Cambodia's main opposition party has said that a deal to end the stalemate over July's disputed general election could be near.
Officials said on Tuesday they had agreed to look at reforms to institutions, but Hun Sen, the Southeast Asian country's long-standing prime minister, still rejected the idea of an independent inquiry into the July poll.
The comments came after Hun Sen met Sam Rainsy of the opposition Cambodia National Rescue Party (CNRP) for a second day of talks.
Meanwhile, a rally by supporters of the opposition went ahead on Tuesday without the violence seen at the weekend, when one man was shot and several injured.
We will not betray the will of the people.

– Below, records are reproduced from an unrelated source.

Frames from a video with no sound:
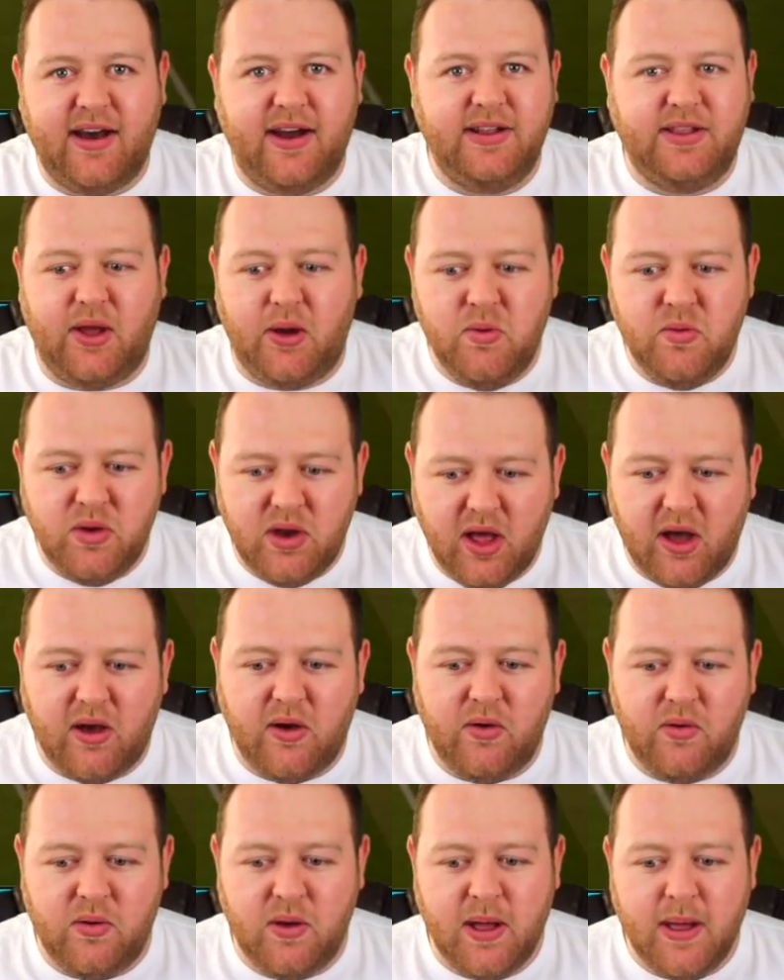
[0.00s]
I don't
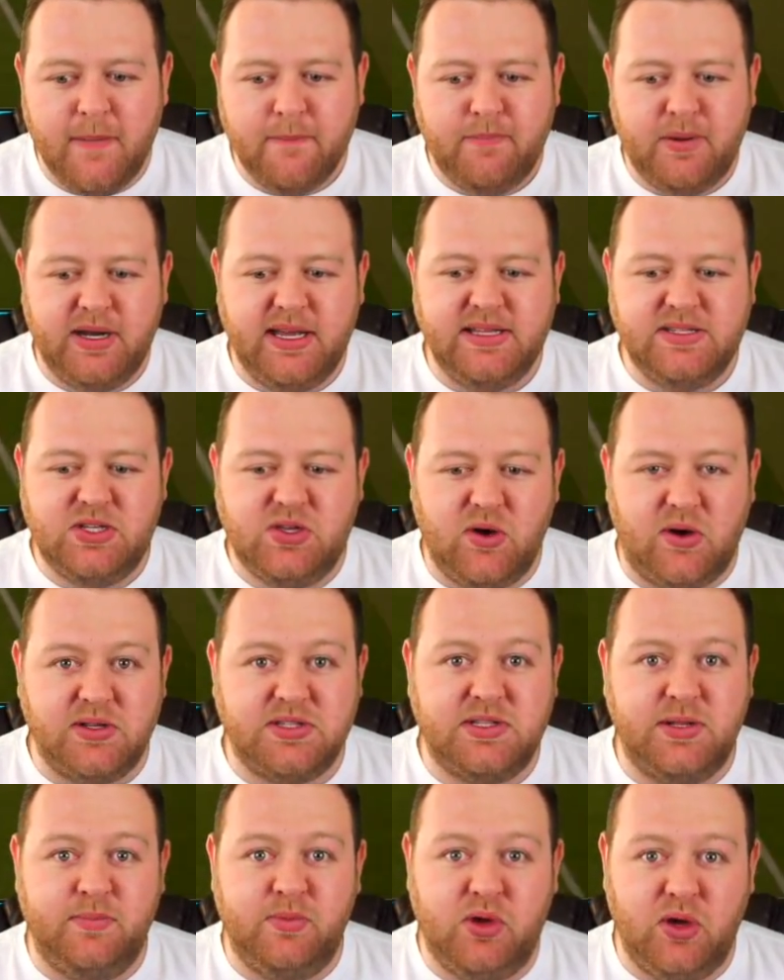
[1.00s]
know, but he's
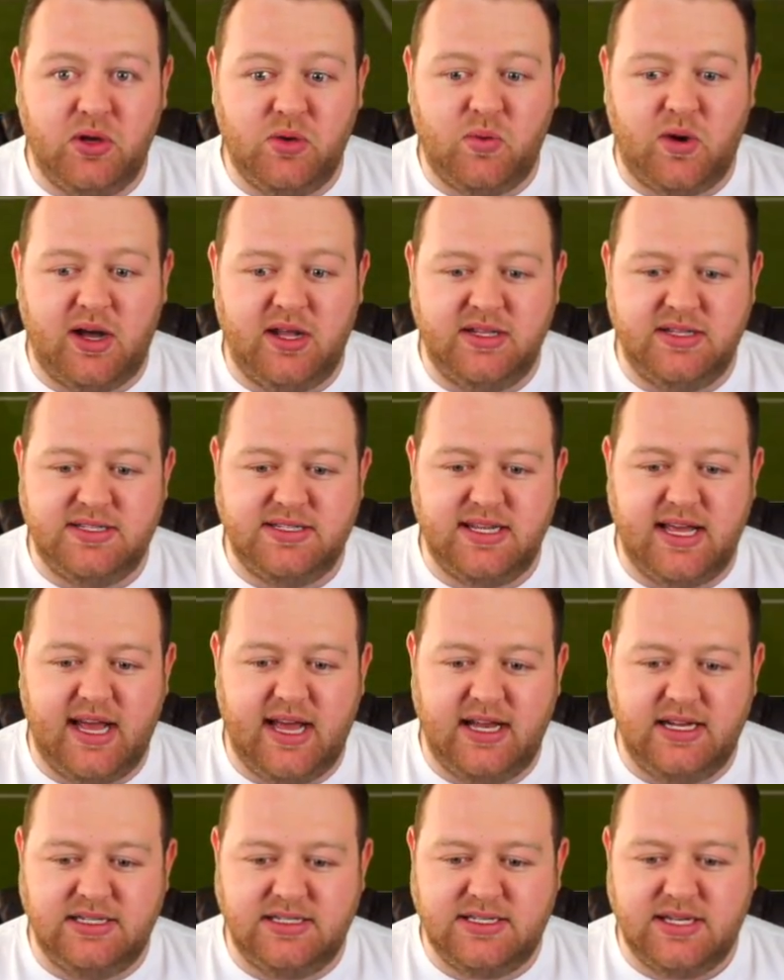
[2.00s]
got some good ones.
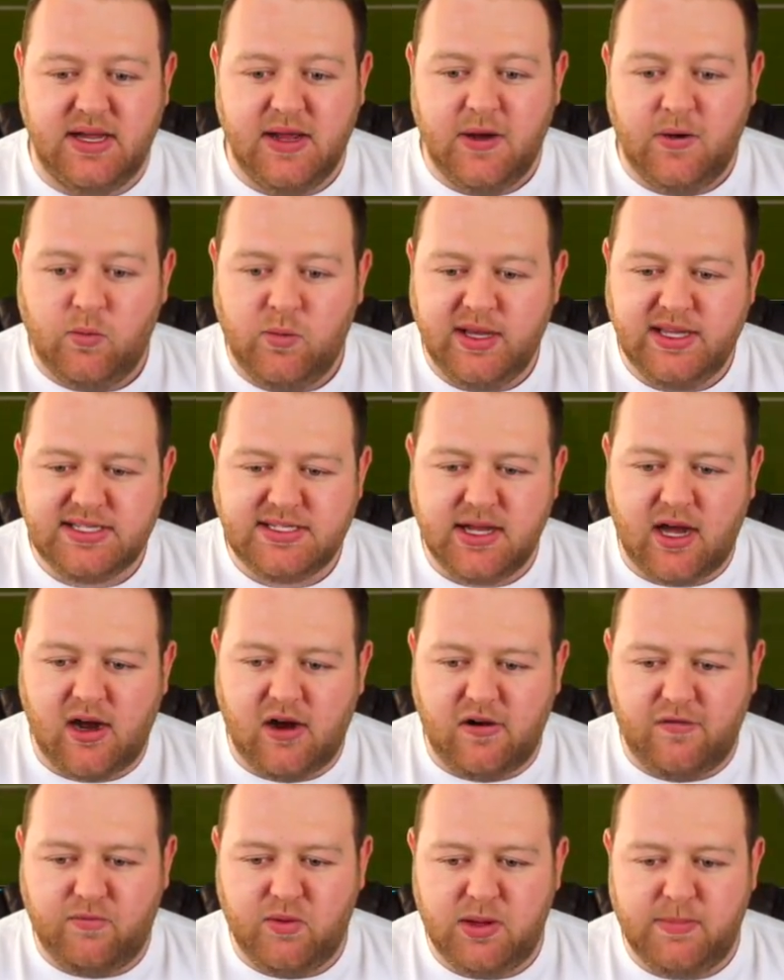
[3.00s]
And we start
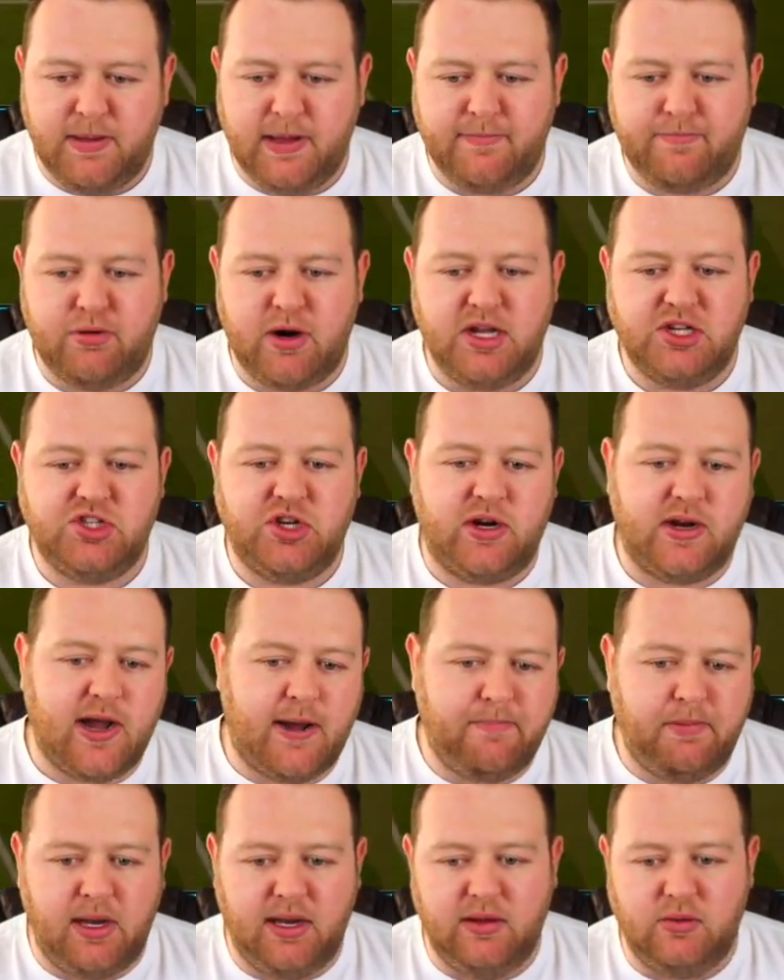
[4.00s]
off with a bit of pressure. A
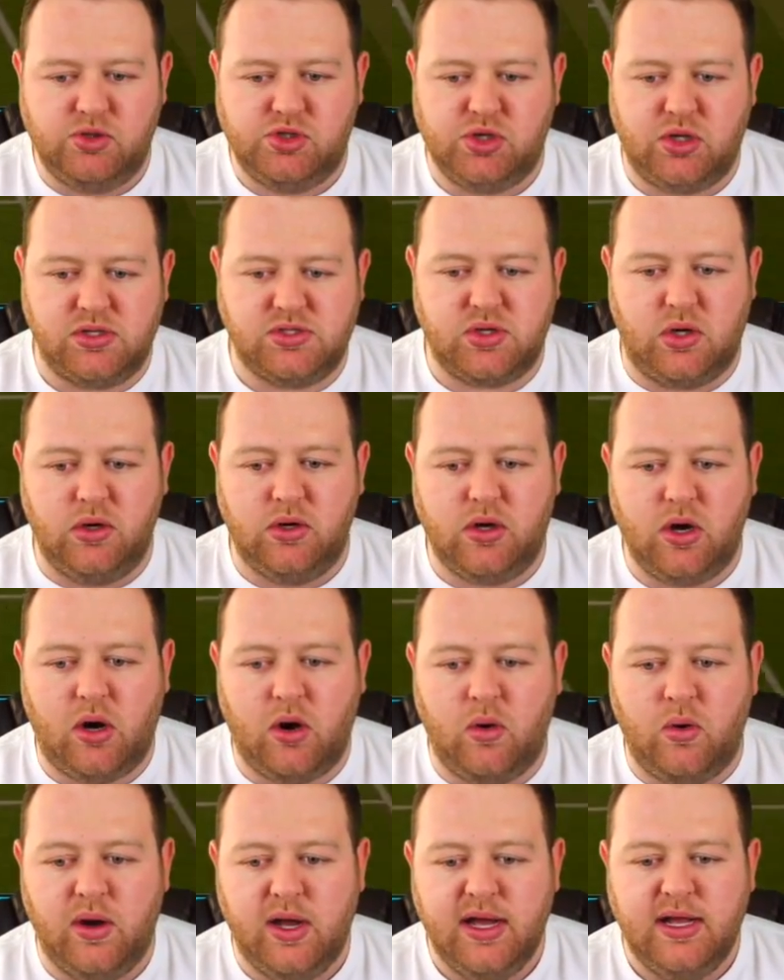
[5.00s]
couple of little shots on
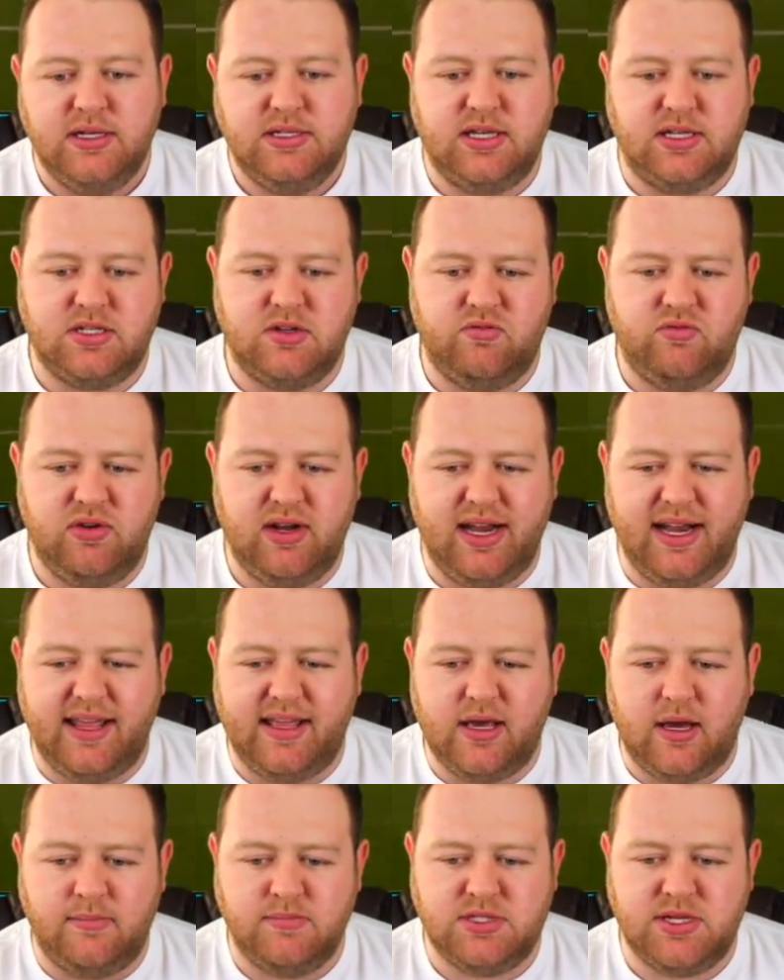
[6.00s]
goal doesn't really
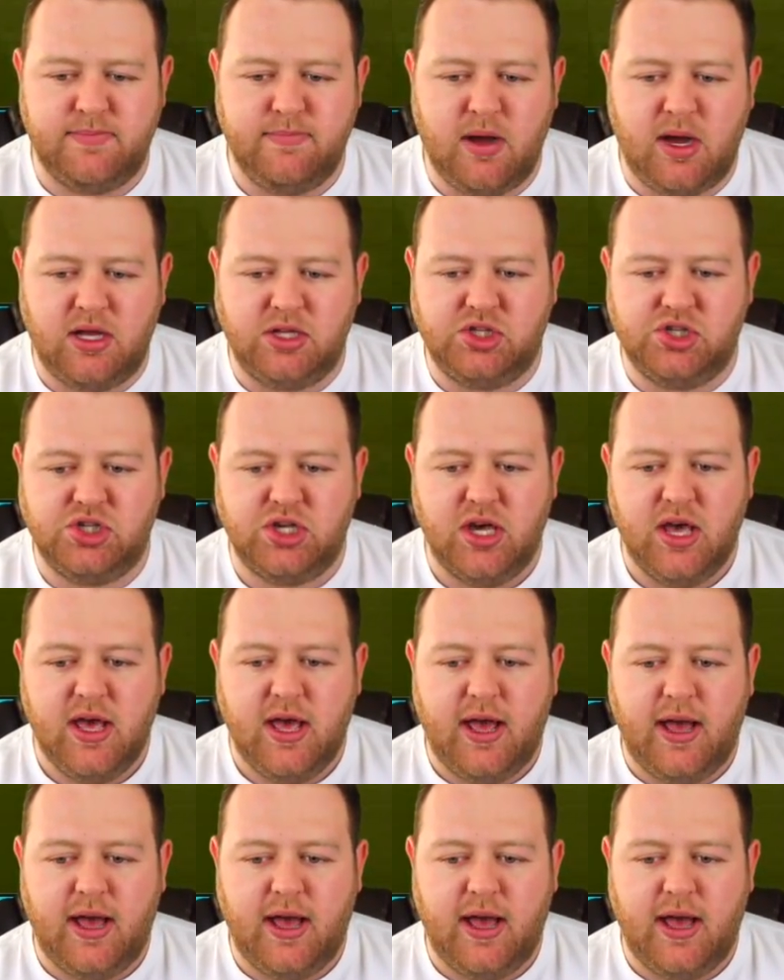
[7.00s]
come to much.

Democratic forces will vanquish acts of dictatorship.
Between 10 and 20,000 people gathered in a park in Cambodia's capital, Phnom Penh, for the final day of a three-day rally to protest against what they see as the rigging of the election.
Some had again defied the authorities by camping there overnight.
Emotions were running high when a 35-year-old monk poured petrol on himself while on stage in an apparent attempt to set himself on fire, but was stopped by onlookers.
"He is very emotional and he wants a solution to be reached more quickly," a senior opposition party official, Ho Vann, was quoted as saying.
Politicians and party activists lined up to denounce the National Election Committee (NEC) and Hun Sen's Cambodian People's Party (CPP), which was awarded victory in the election with 68 seats in the 123-member parliament to the CNRP's 55.
"We will not betray the will of the people," Rainsy told the protesters.
"Democratic forces will vanquish acts of dictatorship."
The opposition has said it will try to paralyse the legislature by boycotting the opening session of parliament on September 23 unless the alleged poll irregularities are addressed.
But while officials said they had agreed to look at how future general elections are held, 61 year-old Hun Sen, who has vowed to rule until he is 74, rejected the demand for an investigation into the previous election.
Prak Sokhon, spokesman for the CPP, said the two sides had agreed on several points, and now had to discuss them with their respective party members before meeting again.
He said there was not yet 100 percent agreement, but some points had already been agreed upon.
Opposition leaders said on Tuesday they would launch further protests if talks did not yield a solution.
"We've come closer and closer to a solution. We expressed our opinions, we told each other about our objective to reform national institutions," Yim Sovann, a spokesman for CNRP, said.
"But there are so many problems that have been around for so long, so we need time to discuss them."